Iruan returns

The boy at the heart of a bitter custody battle 10 years ago will visit Taiwan with his Brazil-based adoptive family on Jan. 3

By Enru Lin  /  Staff reporter

Mon, Dec 09, 2013 - Page 12

In Canoas, Brazil, a woman and her well-known Brazilian-Taiwanese adopted son are preparing to embark for Taiwan. In Taipei, Austin Ou (歐晉仁), who has just booked their flight, said he hopes their 15-day stay will be peaceful. Positive closure, even, to what had been an anxiety-ridden episode in the boy’s life.

“What he remembers about his time in Taiwan was that people grabbed him,” said Ou, coordinator of the upcoming visit and executive director of the Taiwan Catholic Mission Foundation (天主教博愛基金會).

“He was very little and his [Taiwanese] family said, ‘Oh people are here! The press is here! The Brazilian representative is here! Hide, hide, hide.’”

Iruan Ergui Wu (吳憶樺), son of a Taiwanese fisherman and a Brazilian woman who died shortly after his birth, was in Taiwan in 2001 with his father to visit paternal relatives.

When his father died from cardiac arrest during the visit, Taiwanese relatives assumed responsibility for raising Wu. Meanwhile, his legal guardian, maternal grandmother Rosa Leocadia da Silva Ergui, requested his return. The relatives refused, resulting in a lengthy and bitter transnational custody battle that ended in February 2004, when Taiwanese police forcibly removed the boy and returned him to Brazil.

“He thought it was scary. There was something going on, but he didn’t know what,” said Ou, who since 2004 has visited Wu in Brazil twice yearly.

“When he first got back to Brazil, he didn’t say he wanted to come back [to Taiwan] … Only after he was 14, 15 years old did he understand the situation better,” Ou said.

LIFE IN BRAZIL

For the upcoming trip, Wu will be accompanied by his adoptive mother, Etna Borkert, and one of his adoptive brothers. At 18, Wu is the youngest of three biological children and five adopted children in a family that lives in Canoas, a small city with a manufacturing-based economy.

Wu’s maternal grandmother is currently under intensive care after a long battle with renal failure, Ou said.

When his grandmother first fell ill, the preteen Wu began skipping class and experimenting with drugs. In 2008, child services stepped in and placed him — at his own request — in Borkert’s home, Ou said.

Borkert, a German native and former Brazilian congresswoman, had been involved in Wu’s transnational custody case 10 years ago. She also directs a school that Wu attended.

“He has had a dramatic life ... The German family spent a lot of time trying to ease him. Etna always told me, every night before he went to sleep I must spend half an hour, an hour just to talk, to ease him,” Ou said. “Slowly, he calmed down.”

TAIWAN ITINERARY

Today, Wu is a tall, soft-spoken 18-year-old who plays soccer, enjoys mathematics and wants to become an interpreter. He also wants to see his Taiwanese relatives.
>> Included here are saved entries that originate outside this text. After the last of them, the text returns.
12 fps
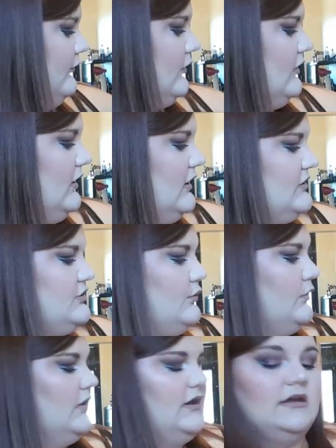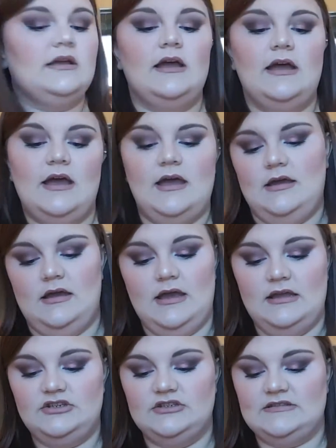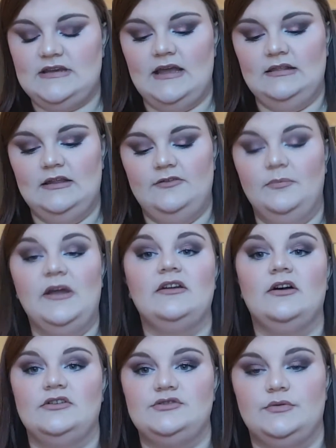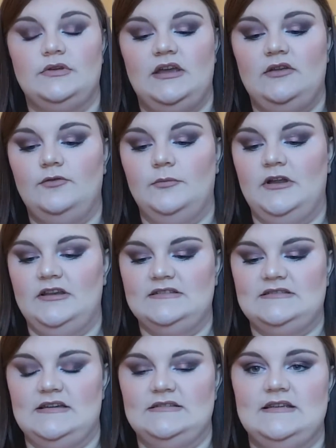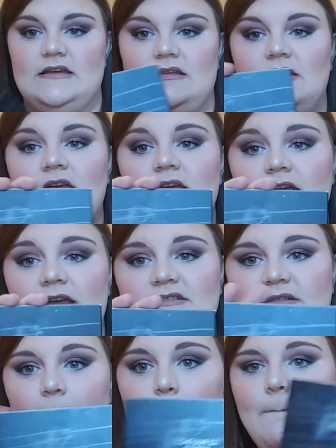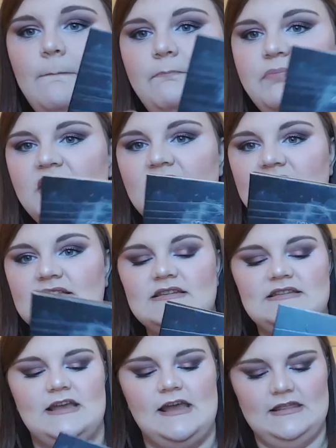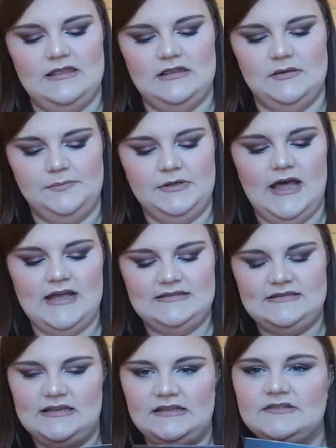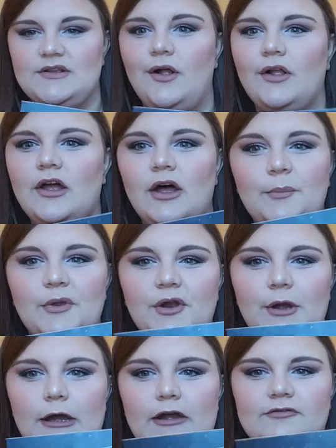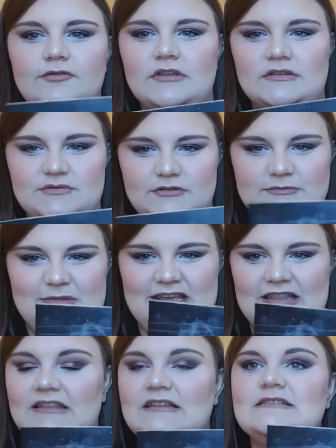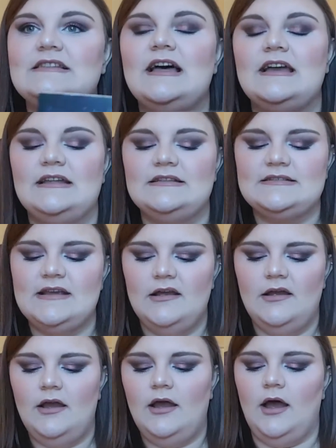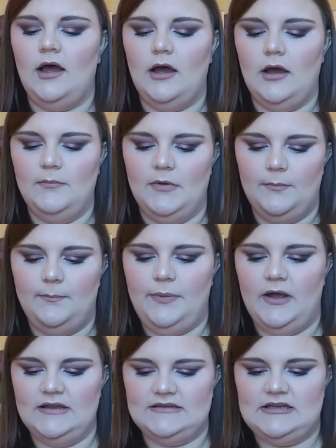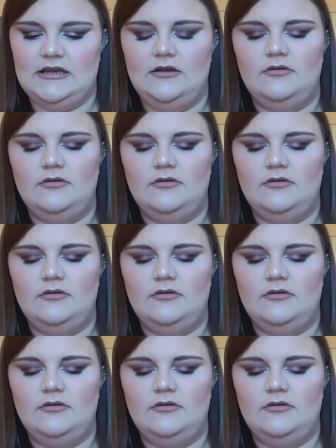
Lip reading: for contouring, I love my contour kit from Anastasia. It's beat to death. The plastic is all coming off, so it's making these lines. But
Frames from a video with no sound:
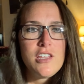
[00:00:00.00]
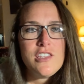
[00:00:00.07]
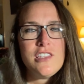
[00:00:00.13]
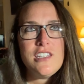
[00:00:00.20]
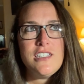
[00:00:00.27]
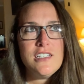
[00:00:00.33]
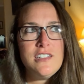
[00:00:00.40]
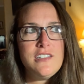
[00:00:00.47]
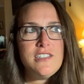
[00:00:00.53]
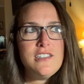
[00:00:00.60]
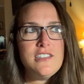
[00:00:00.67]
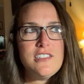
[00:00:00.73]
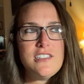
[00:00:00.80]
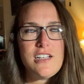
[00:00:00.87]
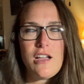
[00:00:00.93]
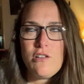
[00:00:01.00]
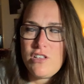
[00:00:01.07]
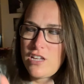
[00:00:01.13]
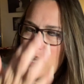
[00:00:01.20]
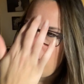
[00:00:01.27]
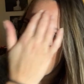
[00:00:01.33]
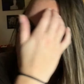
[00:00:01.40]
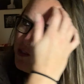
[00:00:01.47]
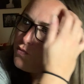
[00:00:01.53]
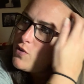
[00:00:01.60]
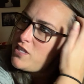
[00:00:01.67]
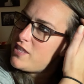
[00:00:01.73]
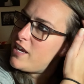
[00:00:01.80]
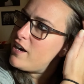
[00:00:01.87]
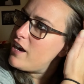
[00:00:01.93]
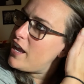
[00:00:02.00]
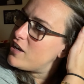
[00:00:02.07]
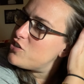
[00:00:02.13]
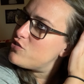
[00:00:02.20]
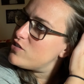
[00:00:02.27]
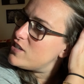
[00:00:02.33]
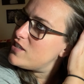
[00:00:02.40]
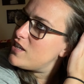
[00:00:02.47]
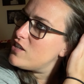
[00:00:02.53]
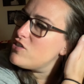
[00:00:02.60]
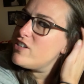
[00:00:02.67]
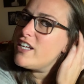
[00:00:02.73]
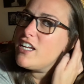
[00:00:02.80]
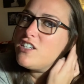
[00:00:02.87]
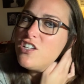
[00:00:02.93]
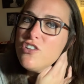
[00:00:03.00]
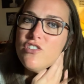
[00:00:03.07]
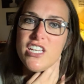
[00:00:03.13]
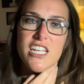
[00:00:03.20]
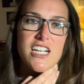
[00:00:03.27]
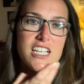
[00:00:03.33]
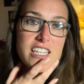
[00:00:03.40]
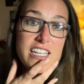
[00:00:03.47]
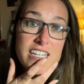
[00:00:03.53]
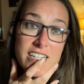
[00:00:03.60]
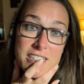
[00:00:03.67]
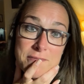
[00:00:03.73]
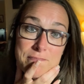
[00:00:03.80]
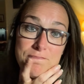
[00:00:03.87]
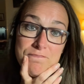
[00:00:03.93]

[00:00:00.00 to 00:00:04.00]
The dentist, I, I just went there actually the other day too to get a cleaning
“He has been expectant [about visiting Taiwan] since he was 16. I told him, ‘Two more years and you are liberated.’ Before he was 18, he could not leave [Brazil] because he was protected by the law,” Ou said.

Wu arrives in Taiwan on Jan. 3. He will be in Taipei and Taoyuan for the first four days, then head to a Catholic mission at Sun Moon Lake in Taichung, Ou said.
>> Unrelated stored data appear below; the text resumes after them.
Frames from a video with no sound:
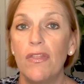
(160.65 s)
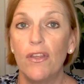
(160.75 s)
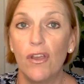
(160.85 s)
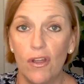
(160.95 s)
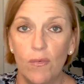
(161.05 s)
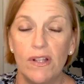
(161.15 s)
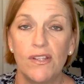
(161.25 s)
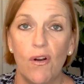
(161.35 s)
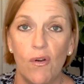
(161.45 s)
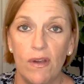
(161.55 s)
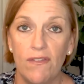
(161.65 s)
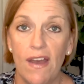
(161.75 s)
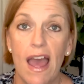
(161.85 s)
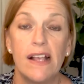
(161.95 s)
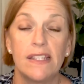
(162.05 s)
The good ones are going
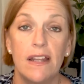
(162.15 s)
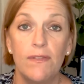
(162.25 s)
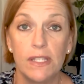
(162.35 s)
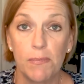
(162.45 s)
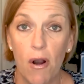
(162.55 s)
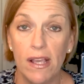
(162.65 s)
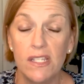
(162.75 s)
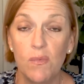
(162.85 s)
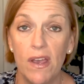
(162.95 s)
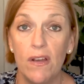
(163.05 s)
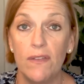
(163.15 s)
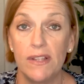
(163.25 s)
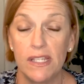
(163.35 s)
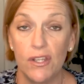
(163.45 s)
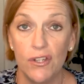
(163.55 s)
fast. And if it's priced well and if
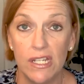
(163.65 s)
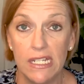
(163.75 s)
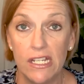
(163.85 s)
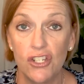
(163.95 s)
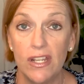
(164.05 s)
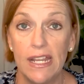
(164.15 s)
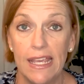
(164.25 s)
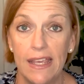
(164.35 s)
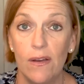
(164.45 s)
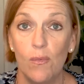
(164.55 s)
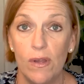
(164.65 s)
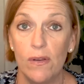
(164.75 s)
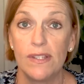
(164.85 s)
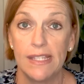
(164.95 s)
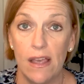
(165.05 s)
it's in good condition, it
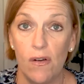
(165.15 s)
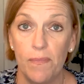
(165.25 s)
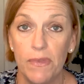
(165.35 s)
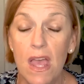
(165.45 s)
will sell.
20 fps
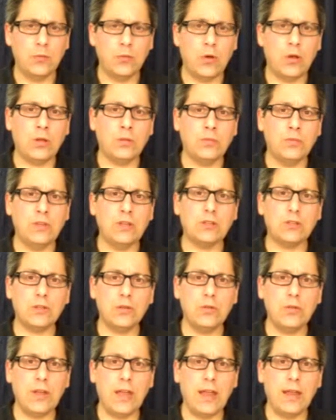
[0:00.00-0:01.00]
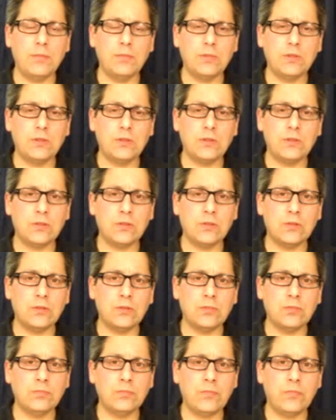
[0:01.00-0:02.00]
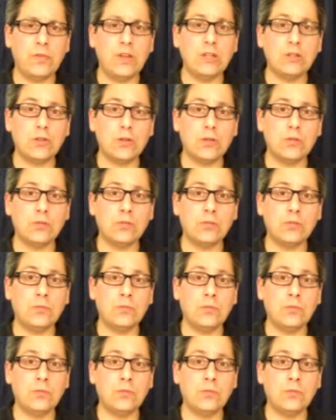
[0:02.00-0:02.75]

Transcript: Well, these 2 games featured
After that, he will stay at a second mission camp in the Alishan National Scenic Area before departing for Greater Kaohsiung to live with his paternal family for five days. He will be speaking to them for the first time since losing contact with them in 2004.

The boy and his Kaohsiung relatives tried to speak over the phone twice that year, though they could not communicate due to a poor connection, Ou said.

“But from the beginning, we have told him that the aunt and the uncle love him.”